The irons had black grips, were noticeably step-shafted, and came from another set. He took a light-blue golf glove from his back pocket and put it on, pushing between his fingers to snug it up. Then he took the four-wood by its head and pulled it free of the bag. He turned it around and used it to poke one of the balls onto the middle of the piece of turf.
He took his stance, his feet square to the ball, toes slightly outward for stability, knees bent. With his right hand he pushed his hat down on his head.

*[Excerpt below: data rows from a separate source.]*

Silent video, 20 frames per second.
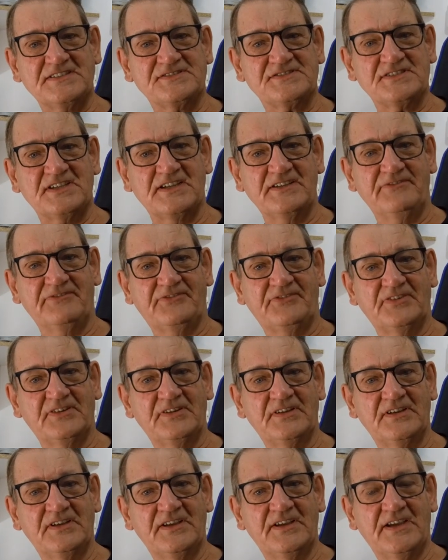safe,
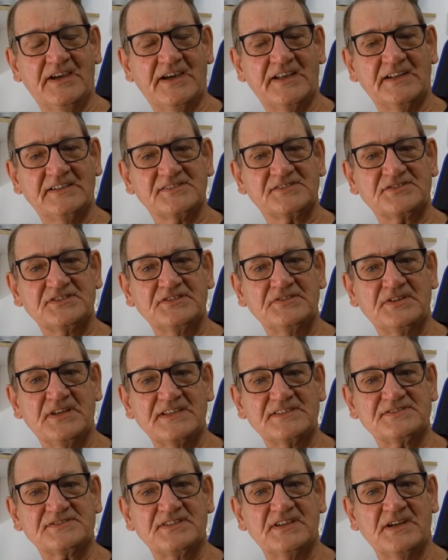and I'll see you
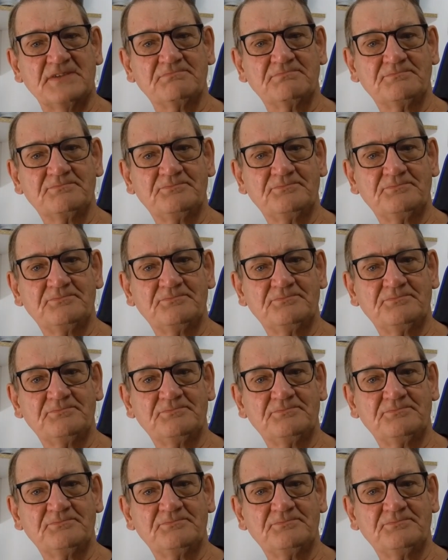next time.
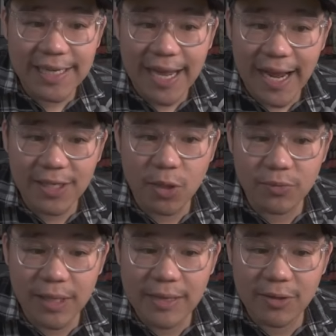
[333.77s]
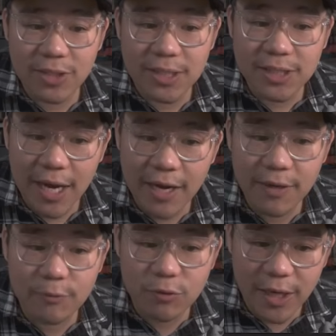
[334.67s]
I don't think there's a ton
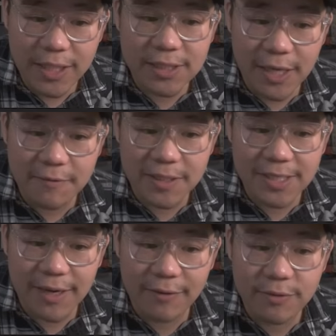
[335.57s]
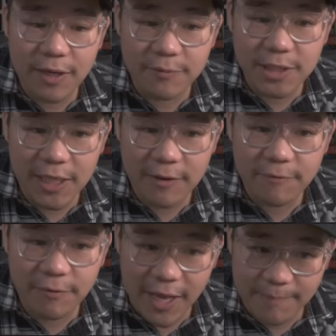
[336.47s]
of great stuff inside of Obsidian
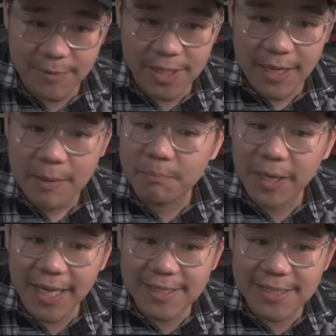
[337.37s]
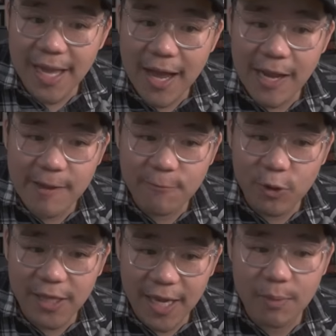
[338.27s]
Flames, but it's not a
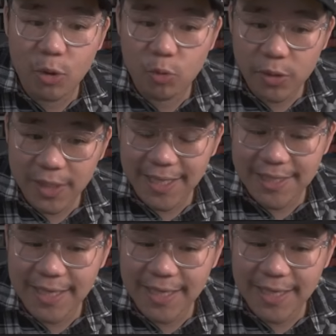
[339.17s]
forgettable release.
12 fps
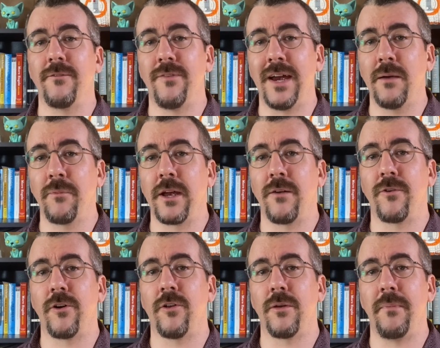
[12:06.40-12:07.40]
and Family in
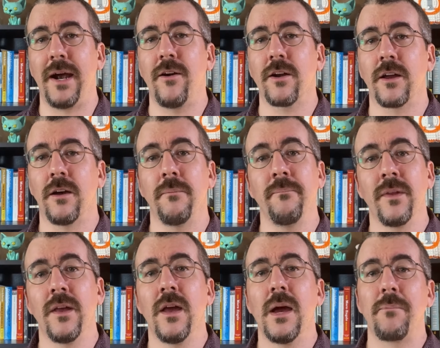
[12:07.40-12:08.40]
Rural America,
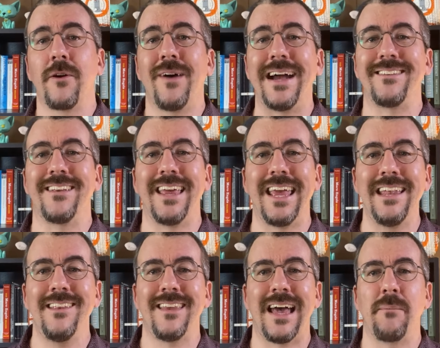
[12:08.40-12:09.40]
provides an
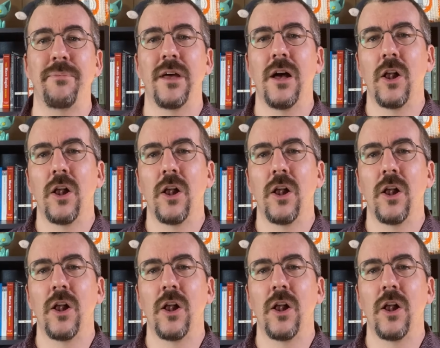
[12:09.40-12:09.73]
in-depth,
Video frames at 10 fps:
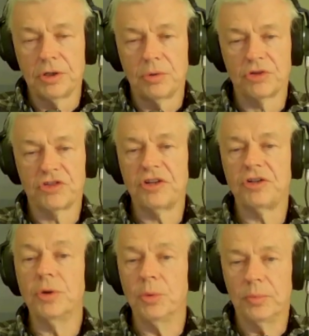What does that
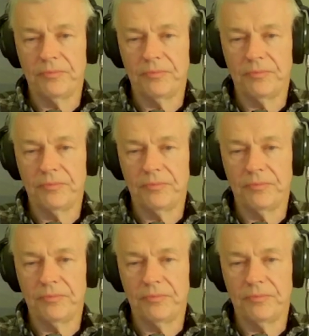do?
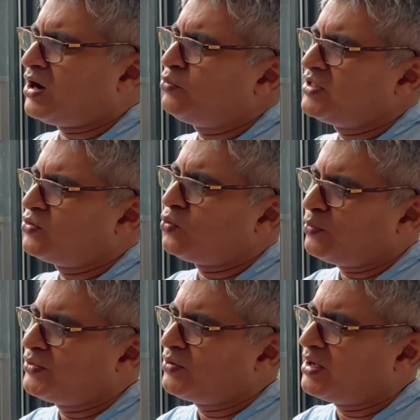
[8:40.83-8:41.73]
How much
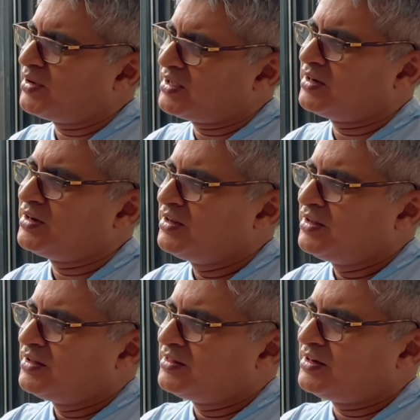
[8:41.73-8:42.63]
hope you have again
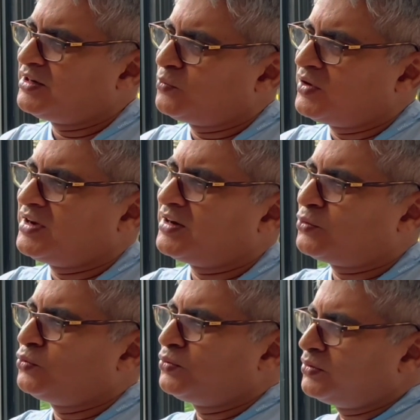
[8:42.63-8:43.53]
that it will
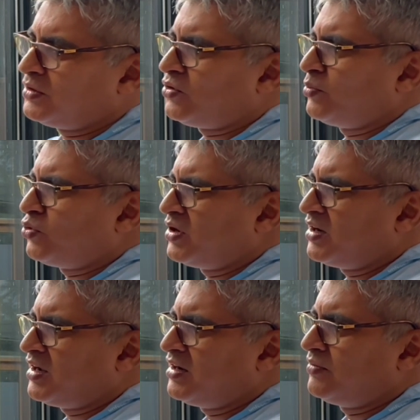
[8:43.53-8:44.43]
take to the
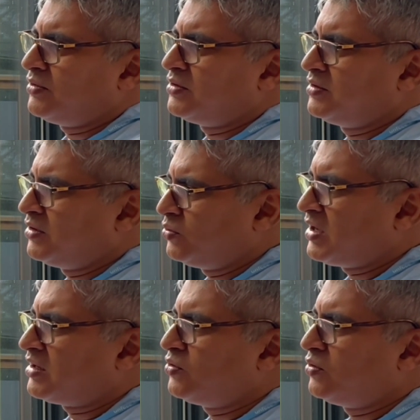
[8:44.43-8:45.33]
COP29 for the, you,
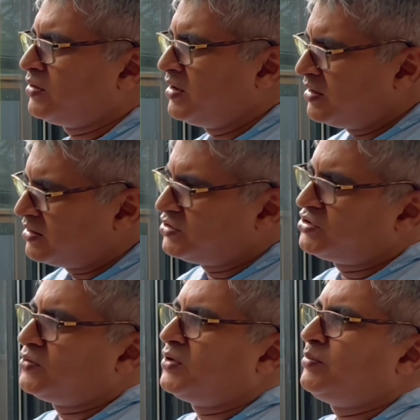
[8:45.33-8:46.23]
that your
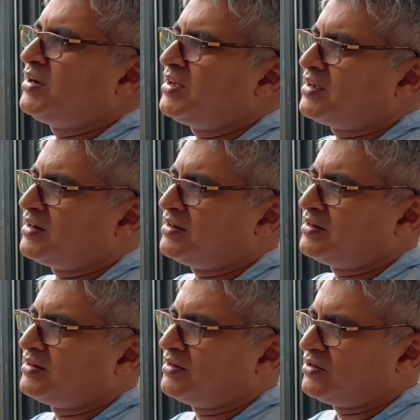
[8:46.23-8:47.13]
suggestion will be
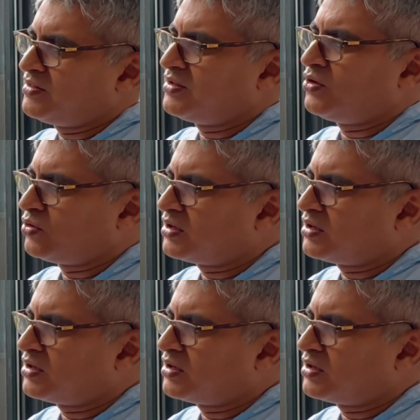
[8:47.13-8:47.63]
taken or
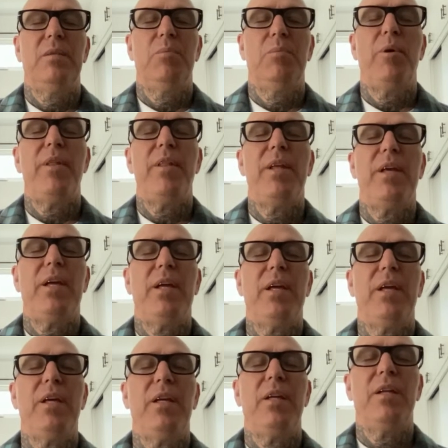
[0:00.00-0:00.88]
Breathing
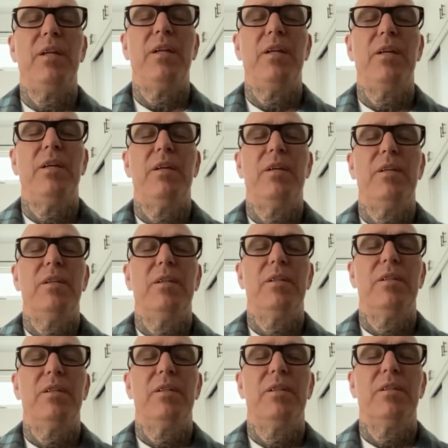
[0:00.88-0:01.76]
in,
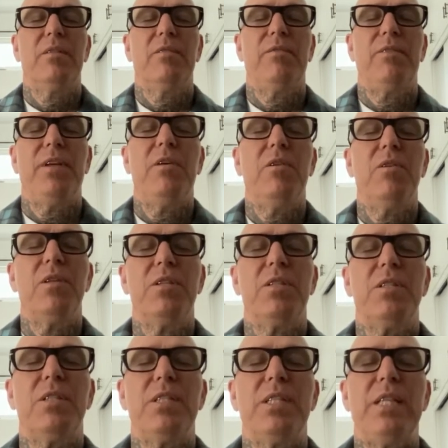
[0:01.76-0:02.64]
feel
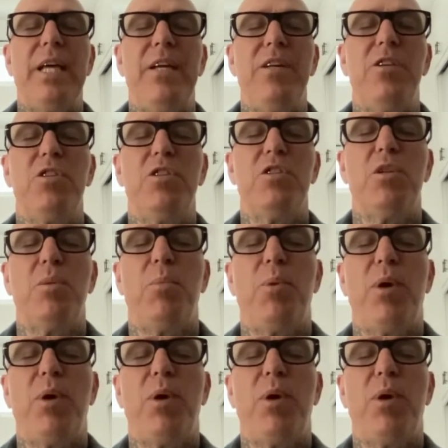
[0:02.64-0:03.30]
the sensations the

He looked out across the desert, and then he addressed his attention to the ball. The club head rested on the turf; his hands, at crotch level, held the grip. He moved his hands slightly to the left, bringing them an inch in front of the ball. Then he began. The club head moved back from the ball as the shaft came up in the sun and lifted; the shaft paused for a moment, hanging parallel to his shoulders in the air above him. Then it moved over and downward, coming through to the ball and back over his shoulder from the other side. There was a small sharp click a moment after he had hit. The ball lifted in a low trajectory from the mat. It kept rising until it peaked about forty yards above the desert, and then it gradually sank, and then it hit into the sand. It rolled about ten yards and came to rest on a straight line out from where he had hit it, about halfway between the two large saguaros. It was very easy to see against the desert floor.